Around 90%, if not more, of all glass collected for recycling, in our region at least, is not recycled at all but downcycled in that it is not being turned into new glass but is ground down for road aggregate.
When glass bottles, and glass jars, are not separated by color and all end up broken, while being tipped into the collection vehicles, into the same container no one can tell me that that stuff is made to make new glass. It does not work.
A huge waste of a valuable resource.
We once had it right, years ago, when all glass bottles came with a deposit and went back to be cleaned, sterilized and then refilled, until such a time that they were actually broken. As far as milk bottles are concerned that was not until that long ago. The milkman brought the full ones and collected the empties.
During the Second World War in Britain even glass jars were collected to be reused by the factories and this could still be done today as there is just a number of size openings of such jars and thus required lids. But no, it seems to be too labor intensive not considering the cost to the environment.
Even when that was no longer the case, as in the case of glass jars, not all that many were ever tossed out because they were being reused in the home for all manner of things (and I still do this today).
They, depending on the size, where used to store dry goods, from beans, peas, lentils, to pasta, oats, and even flour, in case of the large ones. Smaller ones were employed for storage of the likes of nails and screws, buttons, and whatever else. Some were also used as drinking vessels and this was the case when I was a child and is still the case in my home to this very day.
Broken, the shards of bottles and jar became a woodworking tool, namely that of a scraper for so-called glass shave. It works by far better than a steel card scraper. The only disadvantage to a steel card scraper is that the glass shard cannot be resharpened but then again that matters little as there is always ample material available.

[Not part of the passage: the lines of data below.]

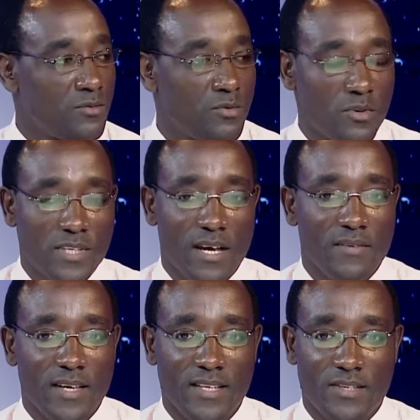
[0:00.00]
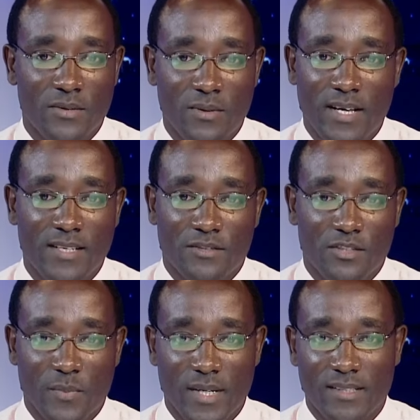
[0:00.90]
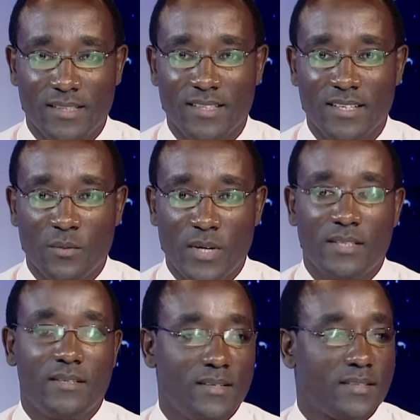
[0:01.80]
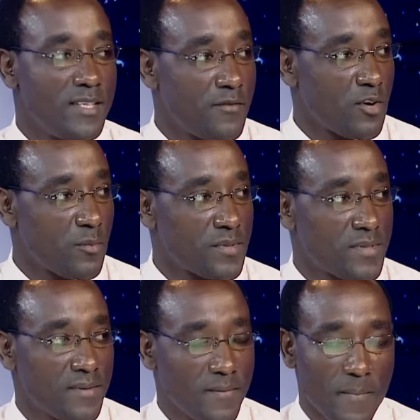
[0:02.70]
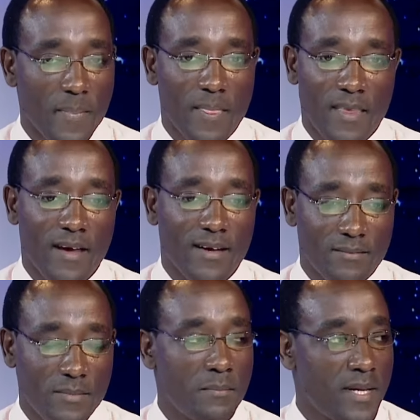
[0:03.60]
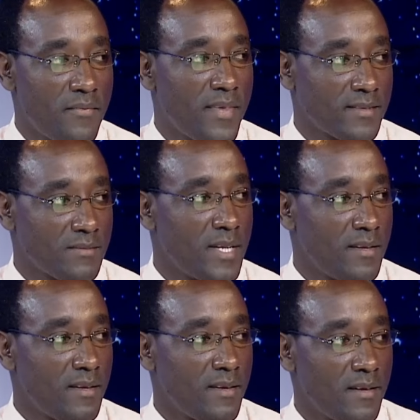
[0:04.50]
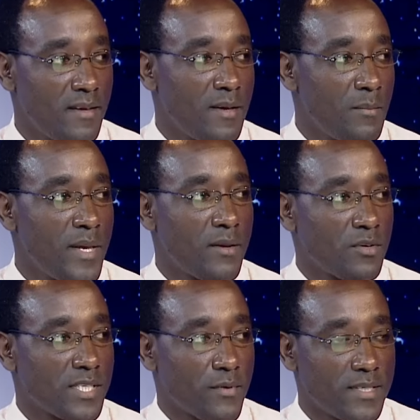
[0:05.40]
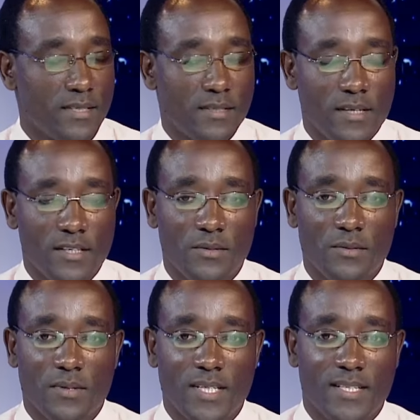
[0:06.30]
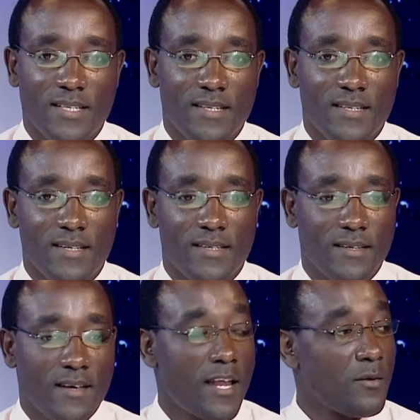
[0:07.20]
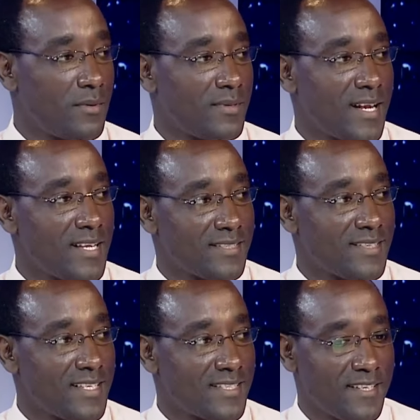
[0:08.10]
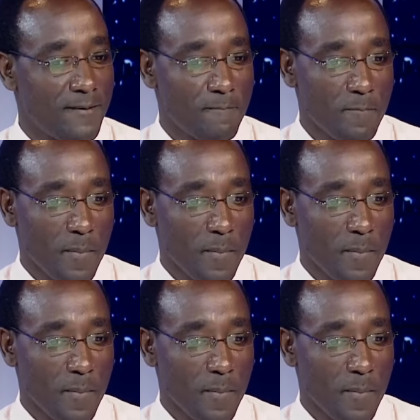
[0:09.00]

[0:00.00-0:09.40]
not have any cure, any treatment. when it develops. Yeah, many things, many consequences related to those diseases. And the lastly,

When it came to glass bottles in the days when there was a deposit on them even if they were tossed out by people into the ditches and whatever they did not stay there long. Kids would soon pick them up and take them back to the shops to get the deposit for pocket money. Almost every child did so when I was a kid.
But, apparently, reintroducing a deposit scheme for glass bottles would be too difficult, according to government because one would not know whether it would ever work in this country. That is entirely disregarding the fact that we once had it and it worked well. You just could not make it up. There is no political will to do it and that is all.
Therefore glass recycling is and will remain a scam.